• What this task involves: The stretch wanted below opens at the line containing "[00:20:23.12]" and closes at the line containing "[00:20:24.37]". Please return it exactly, with no other lines.

• Stored items:
++++++++
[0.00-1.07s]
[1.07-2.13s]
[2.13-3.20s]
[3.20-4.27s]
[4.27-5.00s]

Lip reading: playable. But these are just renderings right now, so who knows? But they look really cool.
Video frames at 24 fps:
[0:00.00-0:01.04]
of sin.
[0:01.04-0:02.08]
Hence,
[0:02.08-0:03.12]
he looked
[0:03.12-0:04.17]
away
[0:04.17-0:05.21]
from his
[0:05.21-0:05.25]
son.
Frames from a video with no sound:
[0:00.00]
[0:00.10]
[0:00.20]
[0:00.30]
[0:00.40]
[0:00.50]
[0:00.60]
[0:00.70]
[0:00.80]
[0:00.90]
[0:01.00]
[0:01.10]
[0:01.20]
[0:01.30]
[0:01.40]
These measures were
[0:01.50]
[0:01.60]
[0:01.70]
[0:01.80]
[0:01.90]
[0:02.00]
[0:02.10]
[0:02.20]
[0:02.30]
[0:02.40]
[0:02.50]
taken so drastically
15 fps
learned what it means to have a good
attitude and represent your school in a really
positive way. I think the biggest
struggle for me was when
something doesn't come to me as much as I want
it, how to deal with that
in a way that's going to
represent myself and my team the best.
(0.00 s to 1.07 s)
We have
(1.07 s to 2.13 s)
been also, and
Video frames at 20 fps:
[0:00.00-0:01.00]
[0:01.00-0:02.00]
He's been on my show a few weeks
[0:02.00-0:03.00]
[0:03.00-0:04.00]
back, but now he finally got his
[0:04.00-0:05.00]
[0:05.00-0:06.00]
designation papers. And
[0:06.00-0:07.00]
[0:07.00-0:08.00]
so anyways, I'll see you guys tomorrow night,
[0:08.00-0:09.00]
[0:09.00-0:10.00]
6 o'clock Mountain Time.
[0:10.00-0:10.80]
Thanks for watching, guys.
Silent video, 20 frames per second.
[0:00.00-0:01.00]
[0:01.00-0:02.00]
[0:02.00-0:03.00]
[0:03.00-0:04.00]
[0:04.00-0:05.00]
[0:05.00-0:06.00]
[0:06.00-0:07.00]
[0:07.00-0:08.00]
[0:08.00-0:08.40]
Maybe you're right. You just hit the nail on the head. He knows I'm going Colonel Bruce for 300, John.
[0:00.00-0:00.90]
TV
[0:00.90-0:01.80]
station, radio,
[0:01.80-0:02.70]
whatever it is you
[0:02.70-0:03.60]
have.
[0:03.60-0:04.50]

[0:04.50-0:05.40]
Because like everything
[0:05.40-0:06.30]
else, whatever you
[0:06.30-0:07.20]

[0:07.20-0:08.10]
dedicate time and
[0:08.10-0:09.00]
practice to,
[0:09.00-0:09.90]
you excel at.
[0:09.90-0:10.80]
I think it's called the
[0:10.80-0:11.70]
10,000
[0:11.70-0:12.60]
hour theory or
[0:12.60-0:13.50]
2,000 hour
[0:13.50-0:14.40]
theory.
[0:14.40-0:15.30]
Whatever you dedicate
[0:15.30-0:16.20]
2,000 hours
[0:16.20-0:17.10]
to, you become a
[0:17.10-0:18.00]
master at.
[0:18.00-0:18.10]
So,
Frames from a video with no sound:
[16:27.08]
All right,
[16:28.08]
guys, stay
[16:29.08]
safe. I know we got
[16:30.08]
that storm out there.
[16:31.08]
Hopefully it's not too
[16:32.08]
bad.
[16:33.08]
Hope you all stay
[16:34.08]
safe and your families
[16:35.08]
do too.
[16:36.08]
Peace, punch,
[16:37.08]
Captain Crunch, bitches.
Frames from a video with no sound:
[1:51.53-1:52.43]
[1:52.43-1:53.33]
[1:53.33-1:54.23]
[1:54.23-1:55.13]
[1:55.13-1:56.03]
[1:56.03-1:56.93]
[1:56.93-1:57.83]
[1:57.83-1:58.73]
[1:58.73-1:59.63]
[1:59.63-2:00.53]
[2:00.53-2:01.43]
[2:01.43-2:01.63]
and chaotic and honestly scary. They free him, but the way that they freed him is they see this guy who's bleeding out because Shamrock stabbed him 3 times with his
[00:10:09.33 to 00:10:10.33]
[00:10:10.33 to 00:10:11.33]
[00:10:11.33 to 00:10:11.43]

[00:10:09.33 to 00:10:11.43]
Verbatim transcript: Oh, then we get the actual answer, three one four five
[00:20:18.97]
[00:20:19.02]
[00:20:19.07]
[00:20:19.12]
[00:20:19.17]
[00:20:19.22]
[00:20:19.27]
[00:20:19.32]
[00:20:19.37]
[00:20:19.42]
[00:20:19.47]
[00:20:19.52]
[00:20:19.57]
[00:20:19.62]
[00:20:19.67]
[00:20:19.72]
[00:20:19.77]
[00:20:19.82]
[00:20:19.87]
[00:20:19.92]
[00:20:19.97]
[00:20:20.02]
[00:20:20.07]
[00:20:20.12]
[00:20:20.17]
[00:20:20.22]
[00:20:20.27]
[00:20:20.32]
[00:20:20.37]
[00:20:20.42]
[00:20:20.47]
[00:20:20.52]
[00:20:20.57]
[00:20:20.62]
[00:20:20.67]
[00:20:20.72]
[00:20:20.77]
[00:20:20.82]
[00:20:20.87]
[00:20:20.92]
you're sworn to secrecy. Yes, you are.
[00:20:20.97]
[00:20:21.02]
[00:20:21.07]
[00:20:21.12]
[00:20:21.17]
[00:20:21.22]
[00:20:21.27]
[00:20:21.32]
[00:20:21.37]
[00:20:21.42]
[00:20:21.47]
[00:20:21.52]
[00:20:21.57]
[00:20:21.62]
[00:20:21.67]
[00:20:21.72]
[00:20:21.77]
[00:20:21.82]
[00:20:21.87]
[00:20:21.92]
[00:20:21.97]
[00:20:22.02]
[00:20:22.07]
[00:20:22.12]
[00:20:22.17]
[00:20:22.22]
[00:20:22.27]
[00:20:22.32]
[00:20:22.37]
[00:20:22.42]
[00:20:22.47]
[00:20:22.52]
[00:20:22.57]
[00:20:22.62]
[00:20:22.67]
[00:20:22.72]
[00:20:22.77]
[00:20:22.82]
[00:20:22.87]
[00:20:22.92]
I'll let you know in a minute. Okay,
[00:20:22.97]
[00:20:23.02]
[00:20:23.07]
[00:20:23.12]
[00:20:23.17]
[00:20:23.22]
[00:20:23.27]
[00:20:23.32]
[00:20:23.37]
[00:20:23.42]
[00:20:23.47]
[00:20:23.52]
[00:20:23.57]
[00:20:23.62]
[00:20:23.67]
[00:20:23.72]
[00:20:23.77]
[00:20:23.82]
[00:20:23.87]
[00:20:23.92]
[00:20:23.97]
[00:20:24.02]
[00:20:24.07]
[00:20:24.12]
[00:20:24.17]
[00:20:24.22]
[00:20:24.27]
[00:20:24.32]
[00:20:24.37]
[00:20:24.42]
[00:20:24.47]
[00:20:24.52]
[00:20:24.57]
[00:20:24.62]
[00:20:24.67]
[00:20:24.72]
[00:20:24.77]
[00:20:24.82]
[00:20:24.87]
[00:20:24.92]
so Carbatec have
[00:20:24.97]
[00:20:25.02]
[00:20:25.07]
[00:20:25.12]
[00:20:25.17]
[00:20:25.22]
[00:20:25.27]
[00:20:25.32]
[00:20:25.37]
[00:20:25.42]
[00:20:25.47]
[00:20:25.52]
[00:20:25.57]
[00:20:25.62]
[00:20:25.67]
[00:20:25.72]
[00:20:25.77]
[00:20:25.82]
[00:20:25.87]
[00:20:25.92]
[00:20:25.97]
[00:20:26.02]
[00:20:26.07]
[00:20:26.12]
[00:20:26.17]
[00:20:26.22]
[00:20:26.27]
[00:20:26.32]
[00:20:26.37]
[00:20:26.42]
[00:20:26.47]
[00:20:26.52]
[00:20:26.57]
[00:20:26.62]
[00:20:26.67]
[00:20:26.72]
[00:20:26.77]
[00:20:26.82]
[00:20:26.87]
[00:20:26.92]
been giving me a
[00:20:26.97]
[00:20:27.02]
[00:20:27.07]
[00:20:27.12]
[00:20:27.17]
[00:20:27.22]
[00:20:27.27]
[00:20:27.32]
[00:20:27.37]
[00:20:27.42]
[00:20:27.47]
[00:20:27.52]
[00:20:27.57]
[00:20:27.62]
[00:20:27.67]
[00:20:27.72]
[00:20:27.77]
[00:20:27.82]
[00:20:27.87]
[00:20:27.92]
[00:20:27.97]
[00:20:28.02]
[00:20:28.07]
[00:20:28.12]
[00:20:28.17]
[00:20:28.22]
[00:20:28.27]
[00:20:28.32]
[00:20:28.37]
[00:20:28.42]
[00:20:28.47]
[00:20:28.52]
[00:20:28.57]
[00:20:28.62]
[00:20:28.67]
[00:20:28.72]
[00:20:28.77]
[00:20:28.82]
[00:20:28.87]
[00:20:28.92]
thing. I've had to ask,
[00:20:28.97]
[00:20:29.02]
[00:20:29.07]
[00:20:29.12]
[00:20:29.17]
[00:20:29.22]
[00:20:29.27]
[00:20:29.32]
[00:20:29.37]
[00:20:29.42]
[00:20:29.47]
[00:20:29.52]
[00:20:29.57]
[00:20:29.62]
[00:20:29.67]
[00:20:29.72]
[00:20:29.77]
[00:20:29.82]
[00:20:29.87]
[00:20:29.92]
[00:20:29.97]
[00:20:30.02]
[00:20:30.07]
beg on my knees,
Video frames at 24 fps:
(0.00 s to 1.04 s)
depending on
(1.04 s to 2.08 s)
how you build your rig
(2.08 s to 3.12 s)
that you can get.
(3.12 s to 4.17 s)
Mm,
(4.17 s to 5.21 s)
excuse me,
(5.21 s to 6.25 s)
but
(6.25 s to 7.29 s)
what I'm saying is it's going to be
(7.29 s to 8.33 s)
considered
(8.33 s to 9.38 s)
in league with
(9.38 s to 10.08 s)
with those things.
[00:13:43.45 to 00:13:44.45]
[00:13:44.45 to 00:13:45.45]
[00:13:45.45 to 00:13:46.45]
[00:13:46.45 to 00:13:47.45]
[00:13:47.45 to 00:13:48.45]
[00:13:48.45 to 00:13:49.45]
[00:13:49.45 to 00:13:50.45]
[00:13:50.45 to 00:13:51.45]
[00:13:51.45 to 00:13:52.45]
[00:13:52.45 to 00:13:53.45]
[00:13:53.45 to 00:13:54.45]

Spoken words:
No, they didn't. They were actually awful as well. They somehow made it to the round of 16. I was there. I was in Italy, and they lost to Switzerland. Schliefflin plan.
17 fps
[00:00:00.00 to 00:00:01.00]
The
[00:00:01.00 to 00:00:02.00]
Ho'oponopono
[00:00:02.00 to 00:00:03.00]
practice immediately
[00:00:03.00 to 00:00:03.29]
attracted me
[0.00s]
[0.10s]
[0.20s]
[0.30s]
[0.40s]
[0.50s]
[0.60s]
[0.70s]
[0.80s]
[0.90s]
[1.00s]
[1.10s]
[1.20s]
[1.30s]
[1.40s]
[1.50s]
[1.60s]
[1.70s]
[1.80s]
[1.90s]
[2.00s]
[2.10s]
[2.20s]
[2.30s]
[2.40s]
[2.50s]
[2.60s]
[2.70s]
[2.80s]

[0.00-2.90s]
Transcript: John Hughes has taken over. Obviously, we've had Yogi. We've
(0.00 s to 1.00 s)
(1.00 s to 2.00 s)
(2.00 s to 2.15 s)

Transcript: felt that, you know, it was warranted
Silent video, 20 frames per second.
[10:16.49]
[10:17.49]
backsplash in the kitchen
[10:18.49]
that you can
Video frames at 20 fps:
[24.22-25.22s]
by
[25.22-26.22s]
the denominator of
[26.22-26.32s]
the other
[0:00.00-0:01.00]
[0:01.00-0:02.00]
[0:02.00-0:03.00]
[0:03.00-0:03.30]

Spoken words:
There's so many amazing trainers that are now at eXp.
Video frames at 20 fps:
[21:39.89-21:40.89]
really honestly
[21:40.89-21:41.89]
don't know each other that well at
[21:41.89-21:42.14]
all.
++++++++
• Task answer:
[00:20:23.12]
[00:20:23.17]
[00:20:23.22]
[00:20:23.27]
[00:20:23.32]
[00:20:23.37]
[00:20:23.42]
[00:20:23.47]
[00:20:23.52]
[00:20:23.57]
[00:20:23.62]
[00:20:23.67]
[00:20:23.72]
[00:20:23.77]
[00:20:23.82]
[00:20:23.87]
[00:20:23.92]
[00:20:23.97]
[00:20:24.02]
[00:20:24.07]
[00:20:24.12]
[00:20:24.17]
[00:20:24.22]
[00:20:24.27]
[00:20:24.32]
[00:20:24.37]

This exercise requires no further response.